Dataset excerpt -

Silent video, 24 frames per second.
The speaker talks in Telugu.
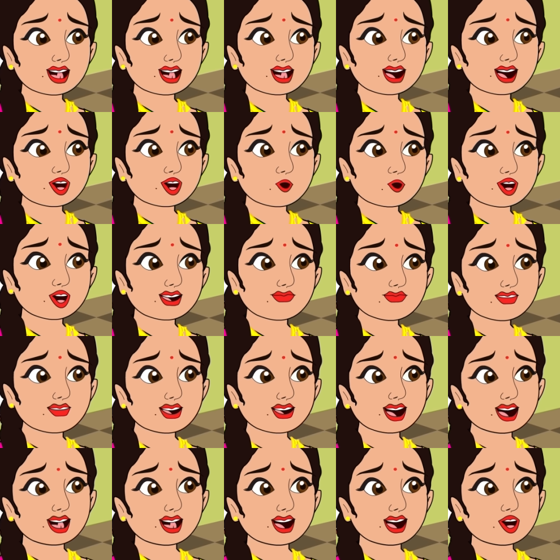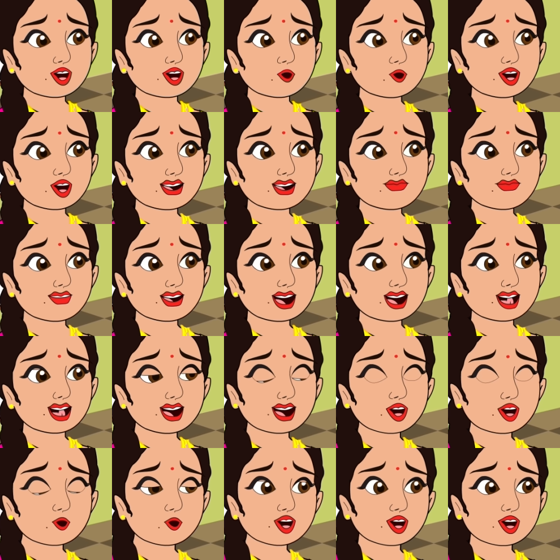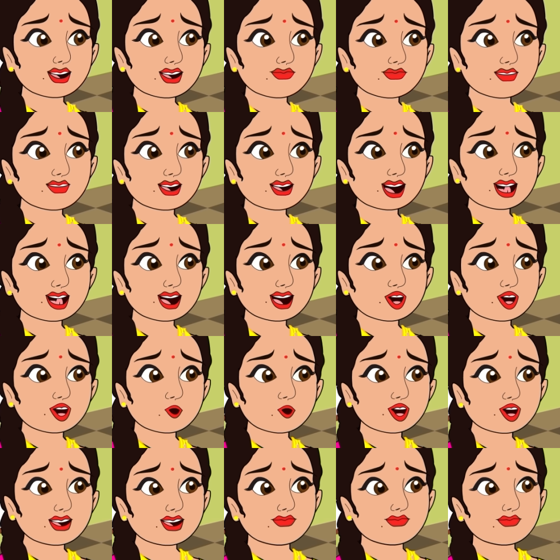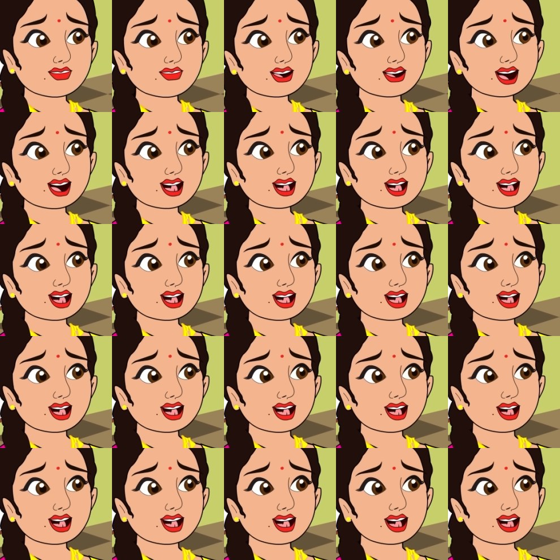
కాలక్షేపం చేయాలని మా ఆశ నీకు త్వరగా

Assignment -
Word for word, return the material, omitting the pictures.

Task output -
Silent video, 24 frames per second.
The speaker talks in Telugu.
కాలక్షేపం చేయాలని మా ఆశ నీకు త్వరగా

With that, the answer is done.